Further, the recognition graph comprises at least two pairs of recognition sub-graphs, wherein the recognition sub-graphs are regular closed graphs.

Further, the area of the identification pattern accounts for 0.01% or less of the area of the wafer.

Further, the identification sub-patterns have a right angle, and the right angles of each pair of identification sub-patterns are oppositely arranged and have intervals.

Further, at least one pair of lines corresponding to the right angles in the identification sub-graph is an arc line.

Further, the identification pattern is prepared at the geometric center of the wafer and at the peripheral edge of the wafer.

Further, the step of preparing a metal film layer on the surface of the wafer by using an electron beam evaporation process, detecting the state of the identification pattern after the preparation of the metal film layer is completed, and judging the stress of the metal film layer according to the detection result so as to monitor the stress of the electron beam evaporation metal film layer comprises the following steps:

after the preparation of the metal film layer is finished, detecting the state of the identification pattern, and determining a corresponding target interval distance when the identification pattern is torn;

and determining target stress corresponding to the target interval distance according to the mapping relation so as to monitor the stress of the electron beam evaporation metal film layer.

Further, in the step of preparing the identification pattern on the preset position of the wafer before preparing the metal film layer on the surface of the wafer by adopting the electron beam evaporation process, the identification pattern is prepared on the preset position of the wafer while metal pattern photoetching is performed on the surface of the wafer.

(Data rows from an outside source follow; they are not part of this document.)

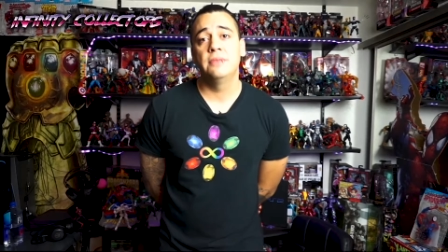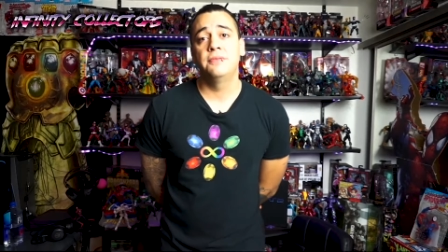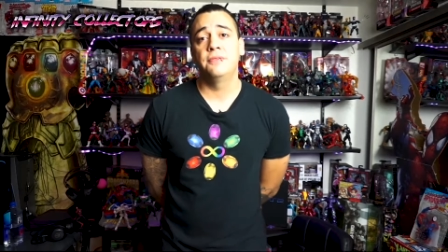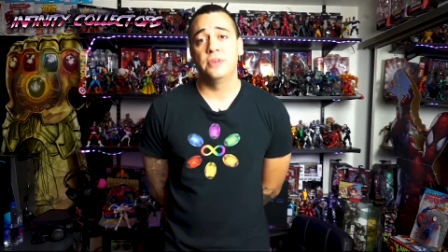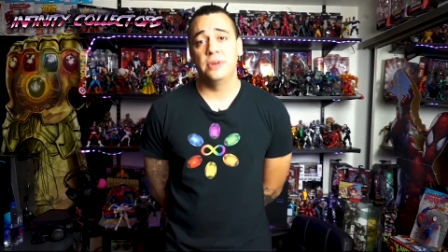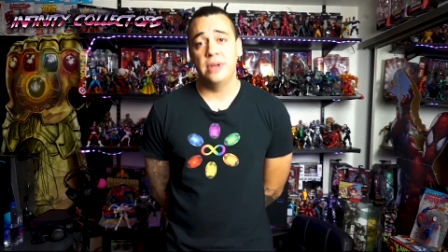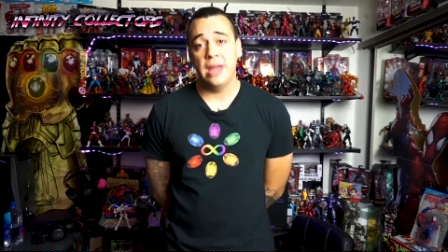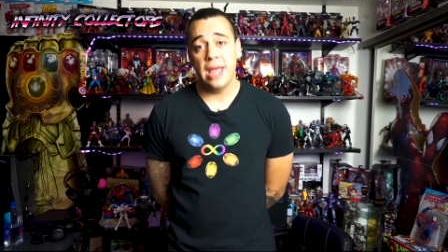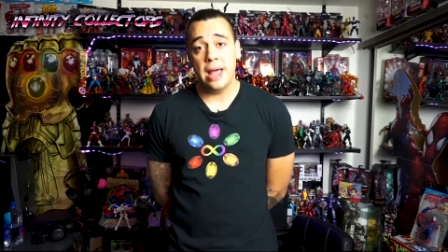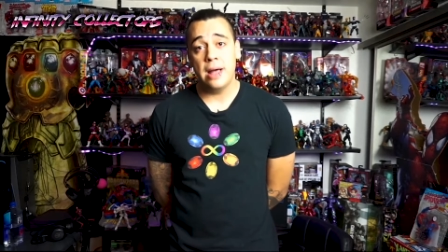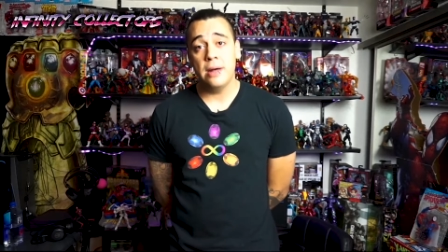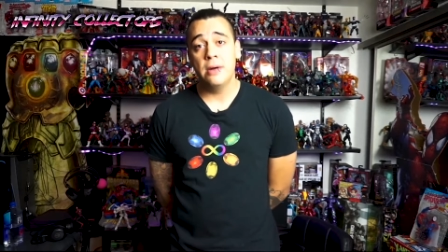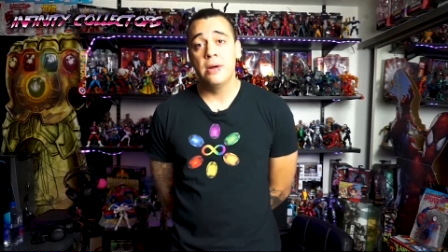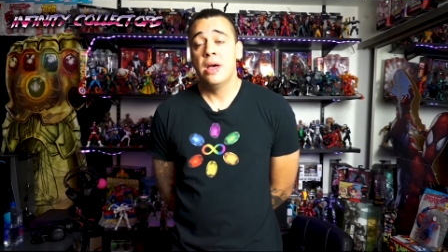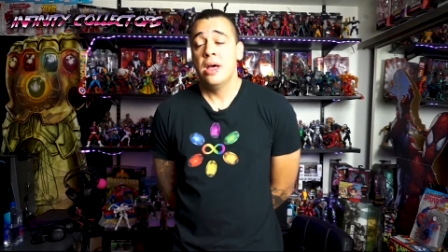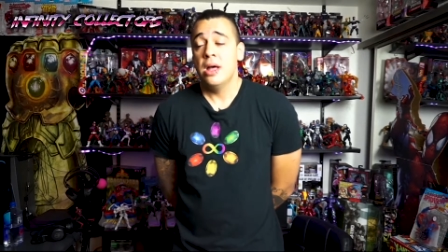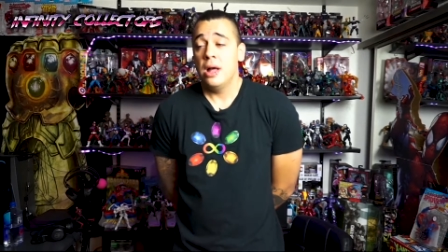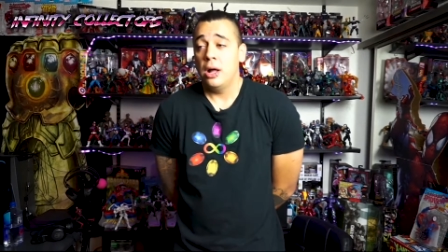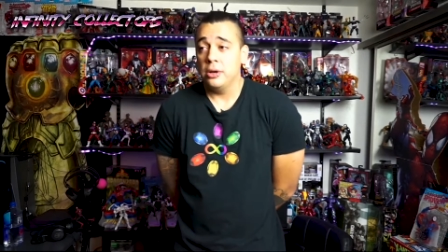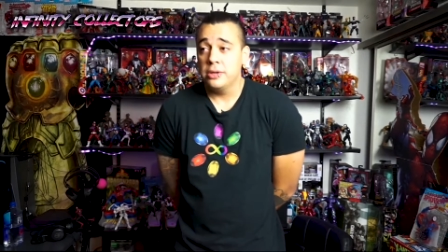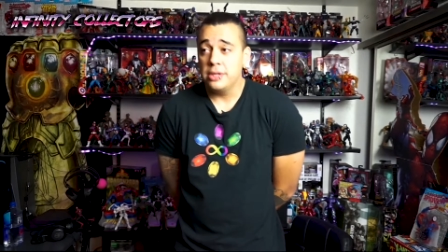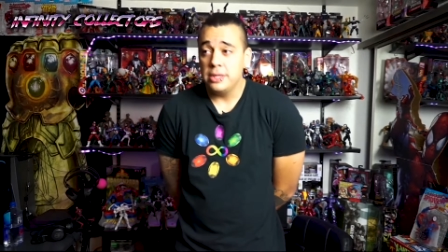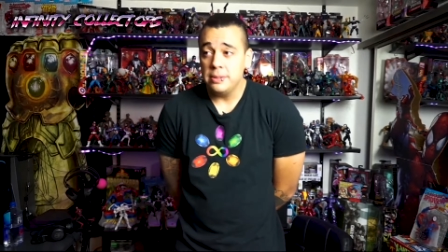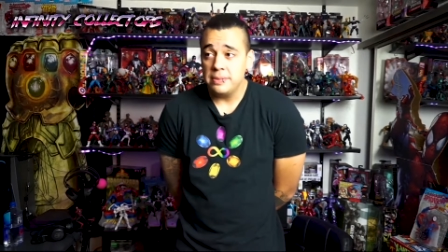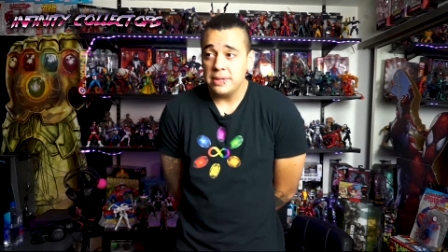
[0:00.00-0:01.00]
For now,
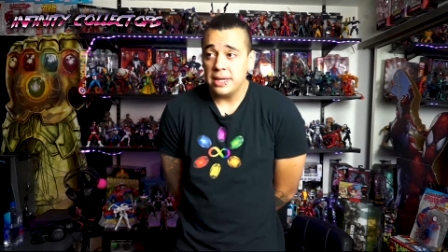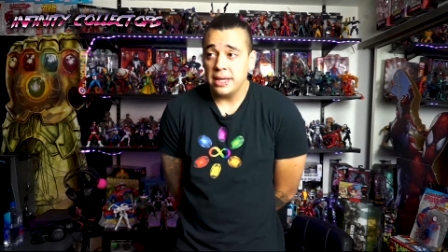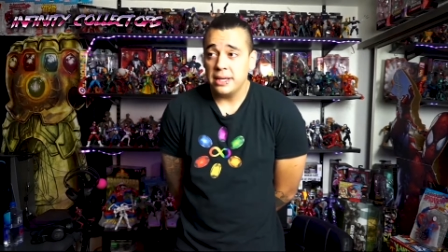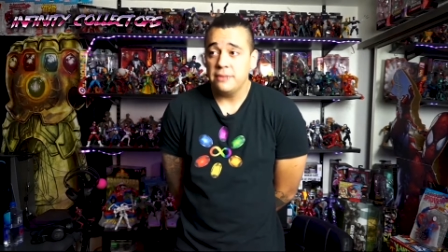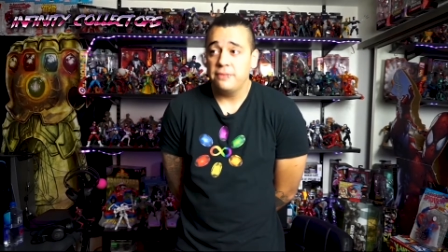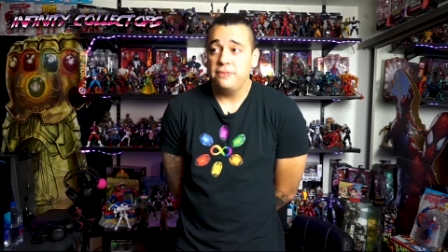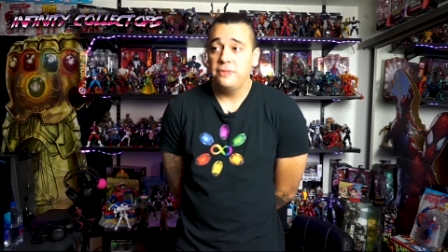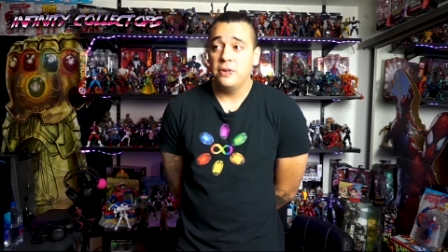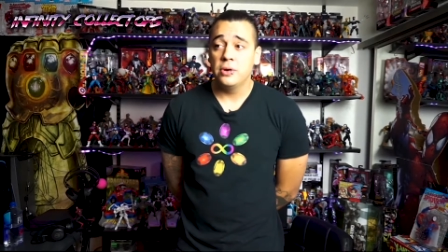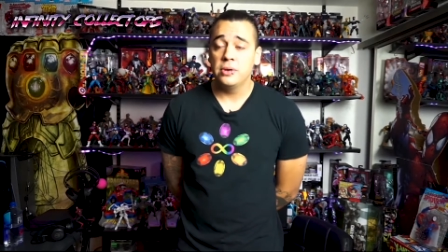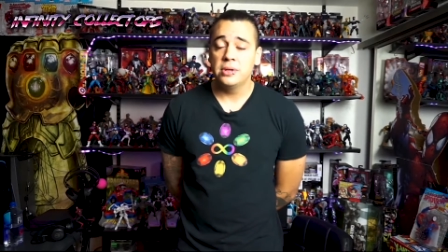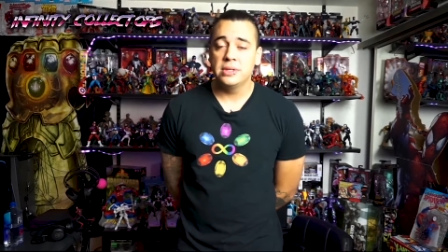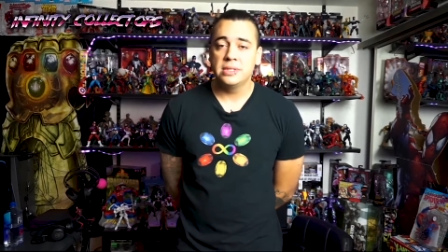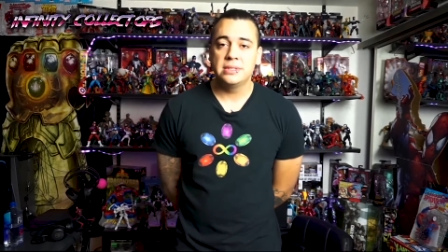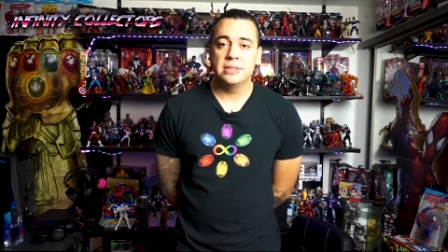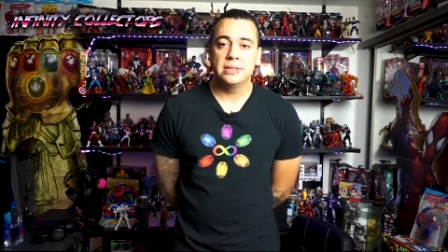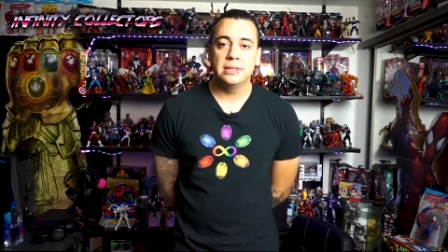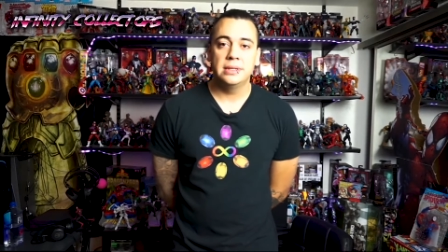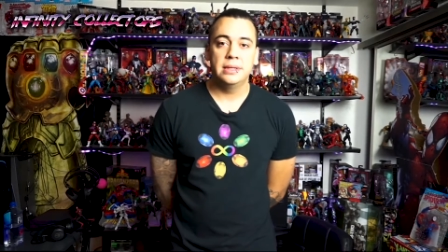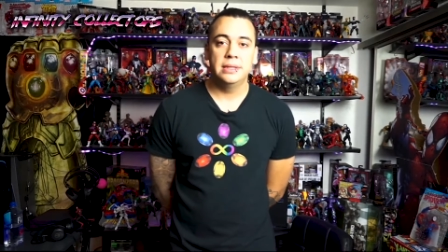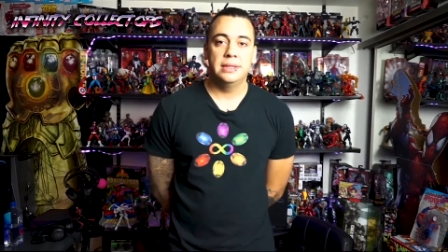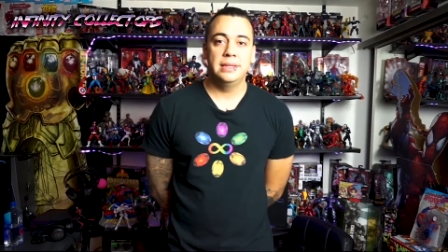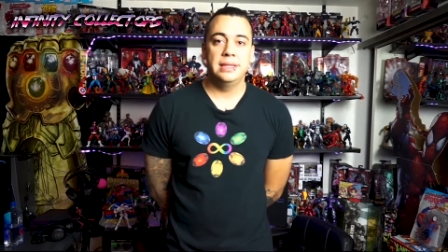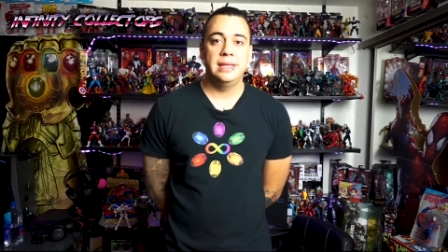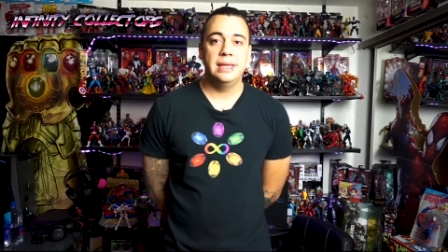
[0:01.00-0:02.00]
I'll keep kind of focusing
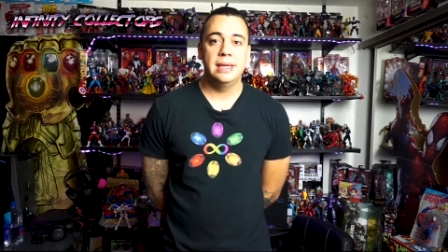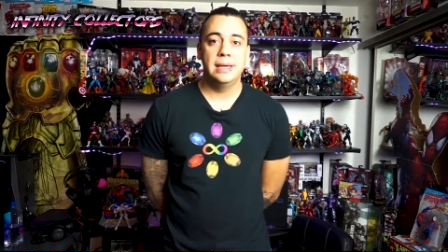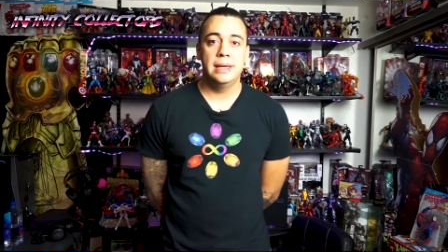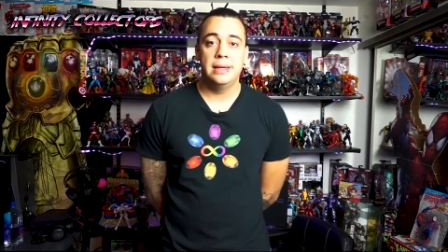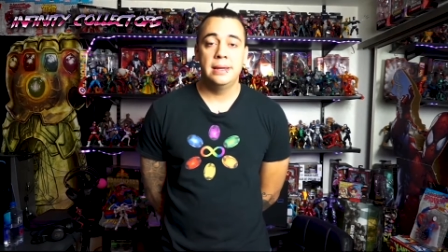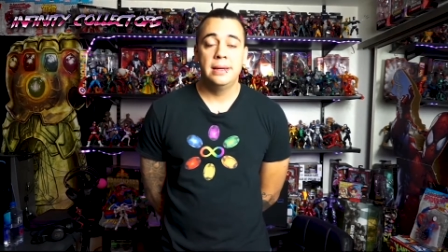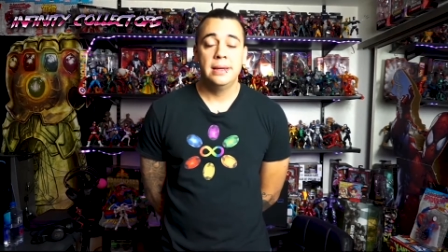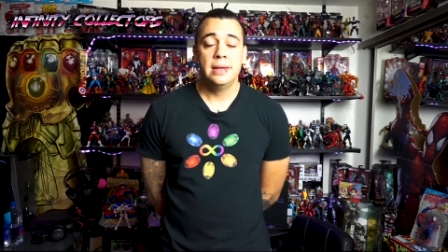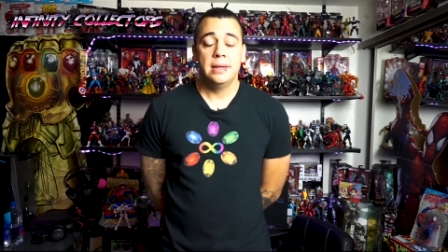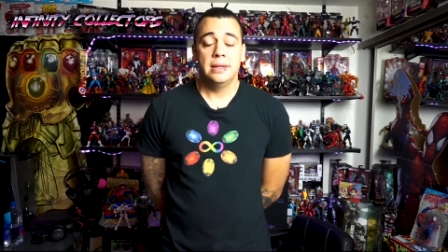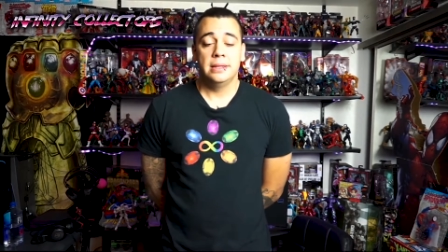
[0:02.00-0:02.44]
on the, uh,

Compared with the prior art: before preparing a metal film layer on the surface of a wafer by adopting an electron beam evaporation process, preparing an identification pattern on a preset position of the wafer, namely, simultaneously providing the identification pattern and the metal pattern on the wafer, detecting the state of the identification pattern after the preparation of the metal film layer is completed, judging the stress of the metal film layer according to a detection result so as to monitor the stress of the electron beam evaporation metal film layer, and in the process, no additional stress test equipment or additional auxiliary materials are needed, thereby effectively reducing the manufacturing cost, and accurately and quickly knowing the stress of the electron beam evaporation metal film layer.

Drawings

FIG. 1 is a flow chart showing an implementation of a method for monitoring stress of an electron beam vapor deposition metal film layer according to an embodiment of the present invention;

FIG. 2 is a schematic diagram of identifying the location of a pattern on a wafer;

fig. 3 is a magnified view of a single recognition pattern at 500 x magnification under a metallographic microscope.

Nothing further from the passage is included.